Real-Time Analysis: Performance
Pose estimation every AVCaptureSession frame (30 fps)—too expensive on older devices. Strategies:
- Run analysis not every frame, via
CMSampleBuffer.sampleBufferCallbackQueuewith throttling: every 100ms (10 fps analysis) -
VNDetectHumanBodyPoseRequest—execute on background queue, not main thread.VNImageRequestHandler.perform()synchronous, blocks thread
private let analysisQueue = DispatchQueue(label: "posture.analysis", qos: .userInitiated)

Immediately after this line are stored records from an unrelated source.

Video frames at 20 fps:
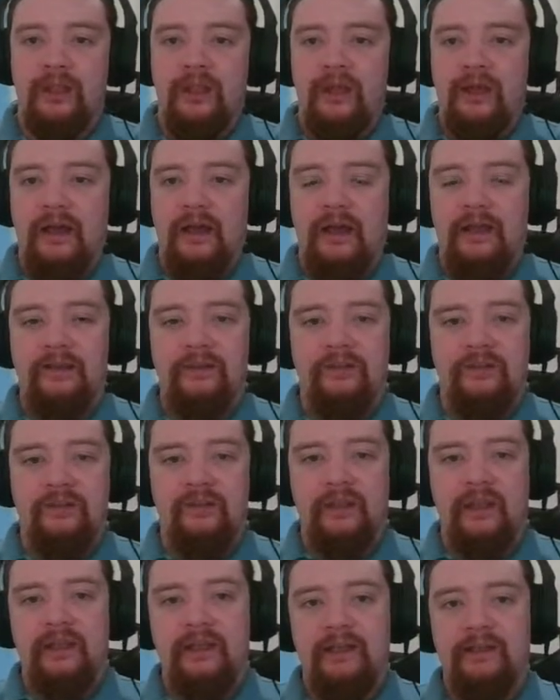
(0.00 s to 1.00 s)
And
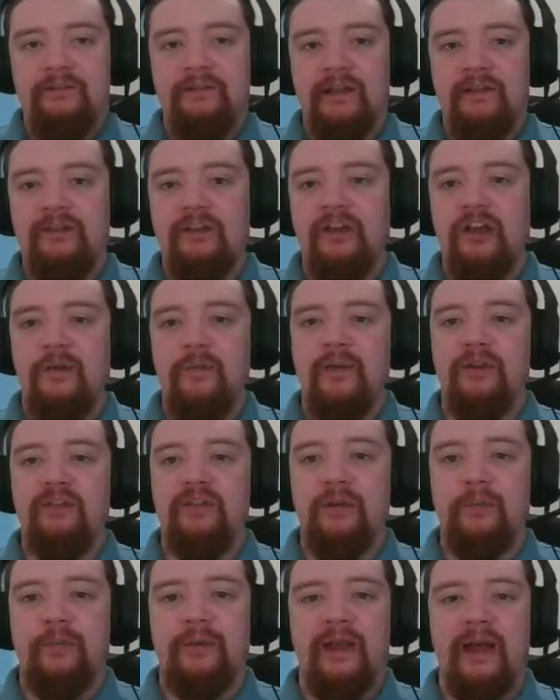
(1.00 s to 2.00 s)
here Reti comments
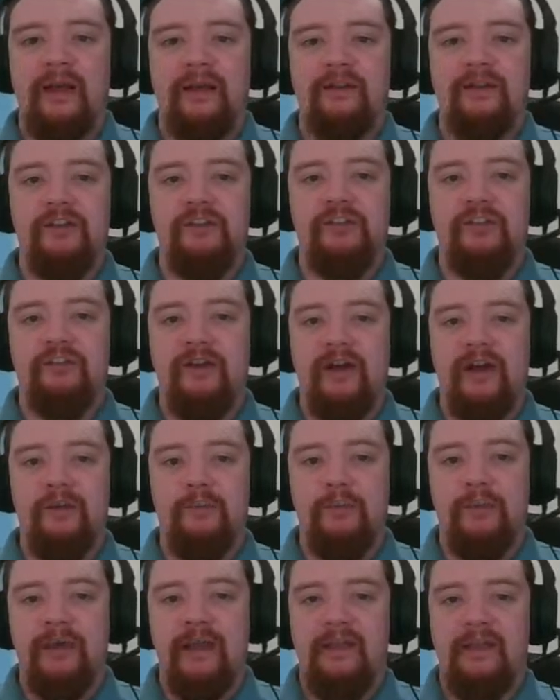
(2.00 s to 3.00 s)
that black needs to try
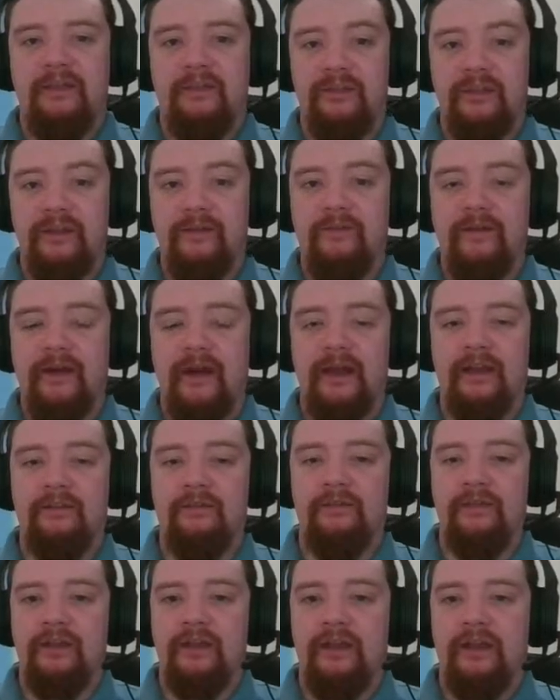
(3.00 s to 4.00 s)
and play d5
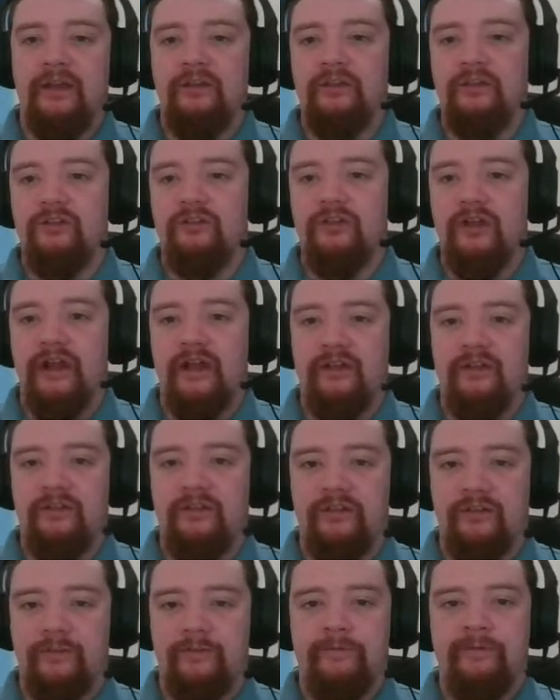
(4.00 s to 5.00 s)
to try
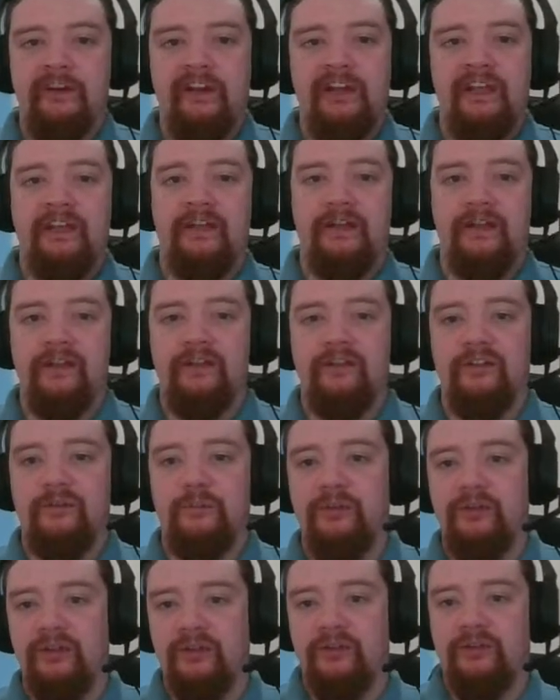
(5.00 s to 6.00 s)
and free his
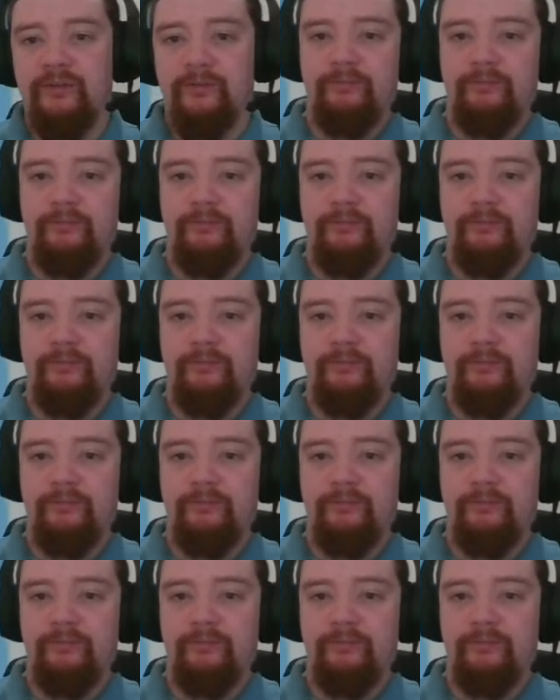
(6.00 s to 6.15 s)
position.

private var lastAnalysisTime: CFTimeInterval = 0
func captureOutput(_ output: AVCaptureOutput,
didOutput sampleBuffer: CMSampleBuffer,
from connection: AVCaptureConnection) {
let now = CACurrentMediaTime()
guard now - lastAnalysisTime > 0.1 else { return } // 10 fps
lastAnalysisTime = now
analysisQueue.async {
self.analyze(sampleBuffer: sampleBuffer)
}
}
User Feedback
Two modes:
-
Real-time overlay—lines over camera show deviations (red lines = uneven shoulders). ARKit
ARSCNViewor justCAShapeLayerover preview layer - Session analysis—user holds phone 30 seconds, gets session report
Sound/tactile signal on deviation + posture hold timer. Gamification: streak of good posture per day.
For correction recommendations—link metrics with specific exercises. Forward head > 20°: chest stretch and posterior neck strengthening—with illustrations and video.
Development Process
Choose and integrate pose estimation (Vision vs MediaPipe per requirements). Implement geometric posture metrics. Throttle and optimize performance on real devices. UI: camera + overlay + report. Correction recommendation library.
Timeframe Estimates
Real-time analysis with basic metrics and overlay—1–2 weeks. Complete app with session history, personal recommendations, gamification—2–4 weeks.